Update 2019-11-04: As of jython 2.7.2b2, a new artifact org.python:jython-slim now exists with proper modular dependency structure, which makes this jython-shaded project obsolete.
This project provides a rebundled version of the Jython library (specifically: org.python:jython-standalone
) with shaded (i.e., renamed) dependencies.
You can use it as follows:
<dependency>
<groupId>org.scijava</groupId>
<artifactId>jython-shaded</artifactId>
<version>2.7.1.1</version>
</dependency>
With this approach, dependencies of Jython are renamed to have a package prefix of org.scijava.jython.shaded
. So all of Jython "just works" without interfering with other consumers of JFFI or other dependencies you might have on your classpath.
It leverages the Maven Shade Plugin to do it.
Background
The Jython project is awesome. But it has a critical problem: the binary artifacts available from Maven Central are unshaded uberjars, and hence not usable in large projects. In particular, both Jython and JRuby depend on the JFFI library, but at different and incompatible versions thereof.
The naive way to add a Jython dependency is:
<dependency>
<groupId>org.python</groupId>
<artifactId>jython</artifactId>
<version>2.7.1</version>
</dependency>
But that artifact does not include the critical Lib/
directory with all of the native Python libraries necessary for many functions to work (e.g., os.path.isdir
).
So another artifact is available which includes those libraries:
<dependency>
<groupId>org.python</groupId>
<artifactId>jython-standalone</artifactId>
<version>2.7.1</version>
</dependency>
But both jython
and jython-standalone
are uberjars, meaning they bundle the dependencies of the project inside the JAR itself. And they are both unshaded, meaning they don't rename the package prefixes of those dependencies. So if you need to use a different version of those dependencies (e.g., because JRuby needs a different version of JFFI), then you are out of luck.
Example
Here is an example Jython script that produces an exception when attempting to run it using Jython 2.5.3 when JRuby 1.7.12 and dependencies (including JFFI 1.2.7) are also on the classpath:
import os
print os.path.isdir('/')
The exception which occurs is:
Traceback (most recent call last):
File "test.py", line 2, in <module>
File ".../jython-standalone-2.5.3.jar/Lib/posixpath.py", line 195, in isdir
File ".../jython-standalone-2.5.3.jar/Lib/posixpath.py", line 195, in isdir
java.lang.IncompatibleClassChangeError: Found class com.kenai.jffi.InvocationBuffer, but interface was expected
at com.kenai.jaffl.provider.jffi.AsmRuntime.marshal(AsmRuntime.java:167)

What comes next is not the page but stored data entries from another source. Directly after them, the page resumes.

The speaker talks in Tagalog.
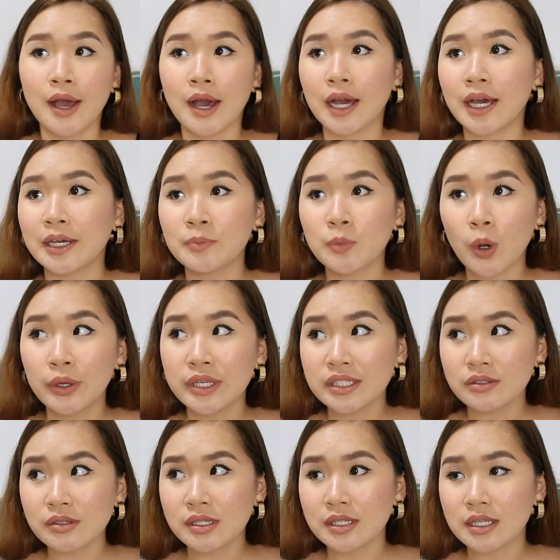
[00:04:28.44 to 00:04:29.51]
I'm going
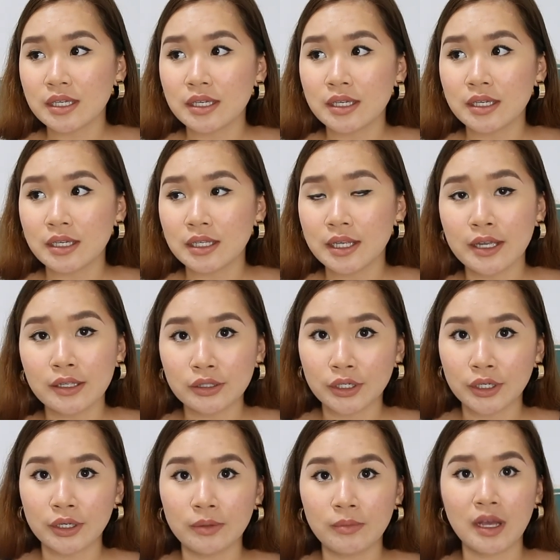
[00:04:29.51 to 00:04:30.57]
to see
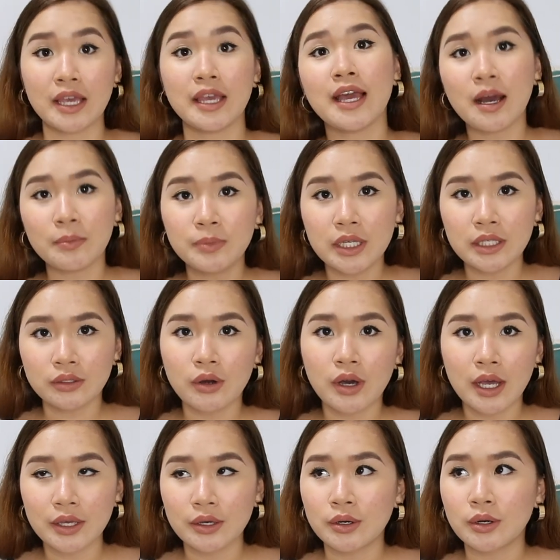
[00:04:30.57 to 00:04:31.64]
later. Mag-i-update ko
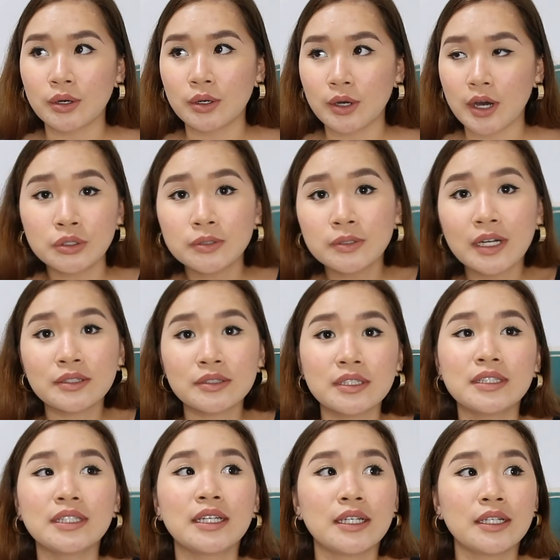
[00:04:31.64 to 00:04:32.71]
kayo throughout the
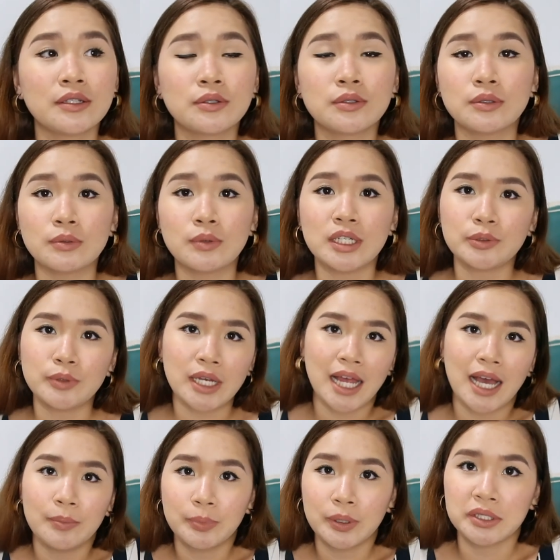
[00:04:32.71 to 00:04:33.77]
day kung what will
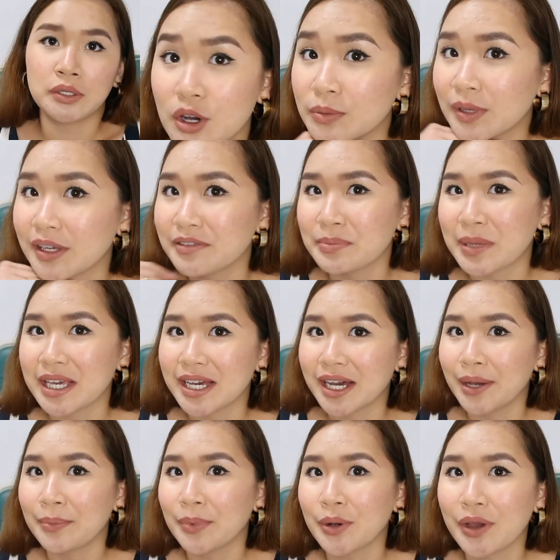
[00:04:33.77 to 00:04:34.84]
happen on my
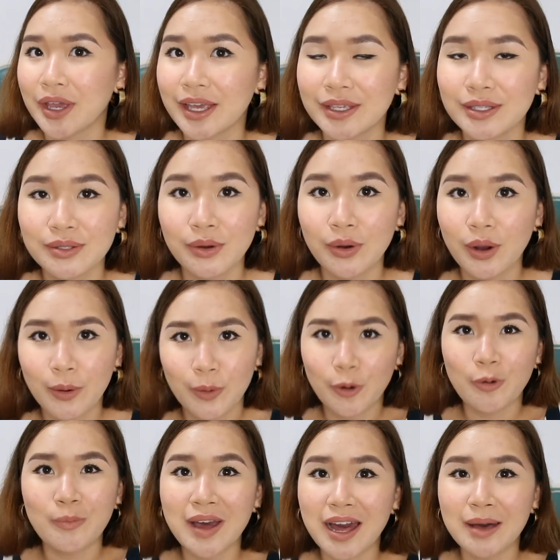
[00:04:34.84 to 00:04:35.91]
makeup, okay? So,
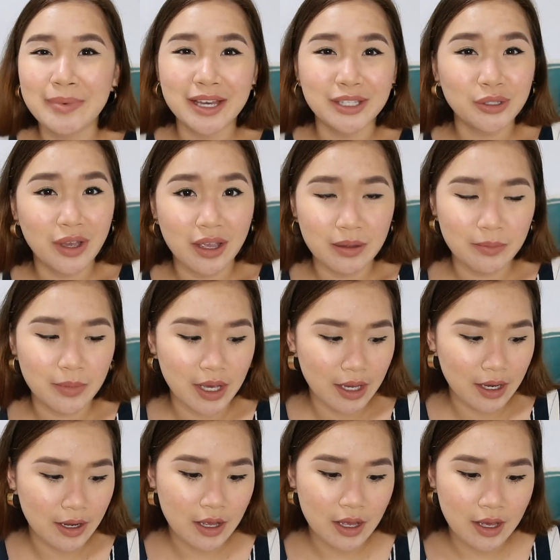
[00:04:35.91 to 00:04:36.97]
kung maapektuhan
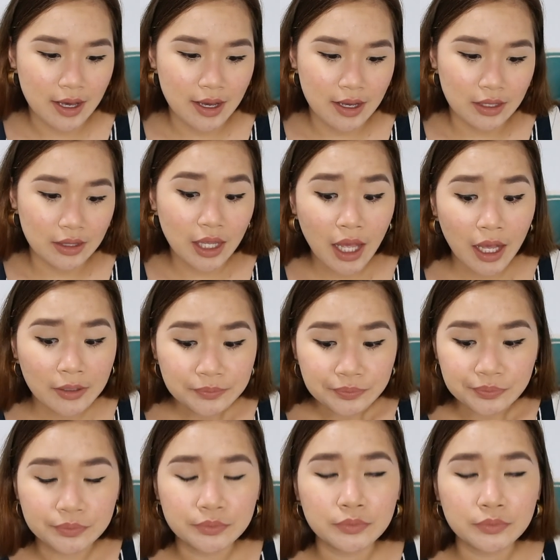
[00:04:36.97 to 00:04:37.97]
ba ng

at org.python.posix.LibC$jaffl$0.stat$raw(Unknown Source)
at org.python.posix.LibC$jaffl$0.stat(Unknown Source)
at org.python.posix.BaseNativePOSIX.stat(BaseNativePOSIX.java:200)
at org.python.posix.LazyPOSIX.stat(LazyPOSIX.java:207)
at org.python.modules.posix.PosixModule$StatFunction.__call__(PosixModule.java:954)
at org.python.core.PyObject.__call__(PyObject.java:391)
at posixpath$py.isdir$17(/Applications/Science/Fiji.app/jars/jython-standalone-2.5.3.jar/Lib/posixpath.py:198)
at posixpath$py.call_function(/Applications/Science/Fiji.app/jars/jython-standalone-2.5.3.jar/Lib/posixpath.py)
at org.python.core.PyTableCode.call(PyTableCode.java:165)
at org.python.core.PyBaseCode.call(PyBaseCode.java:134)
at org.python.core.PyFunction.__call__(PyFunction.java:317)
at org.python.pycode._pyx0.f$0(New_.py:2)
at org.python.pycode._pyx0.call_function(New_.py)
at org.python.core.PyTableCode.call(PyTableCode.java:165)
at org.python.core.PyCode.call(PyCode.java:18)
at org.python.core.Py.runCode(Py.java:1275)
...
When running with jython-shaded
on the classpath instead of jython-standalone
, the above script works as expected.
FAQ
Q: Why is this structured as a multi-module project?
A: Due to a bug in ASM (the library that maven-shade-plugin
uses to rewrite the Java bytecode with the shaded package names), many of the <foo>$py.class
files cannot be processed properly. Fortunately, these classes do not actually need to be rewritten, since they themselves do not directly reference any of Jython's dependencies. So this project works around the issue by using the Shade plugin twice: once to build a JAR of shaded dependencies without the <foo>.py
classes, and a second time to mix them back in to the final artifact.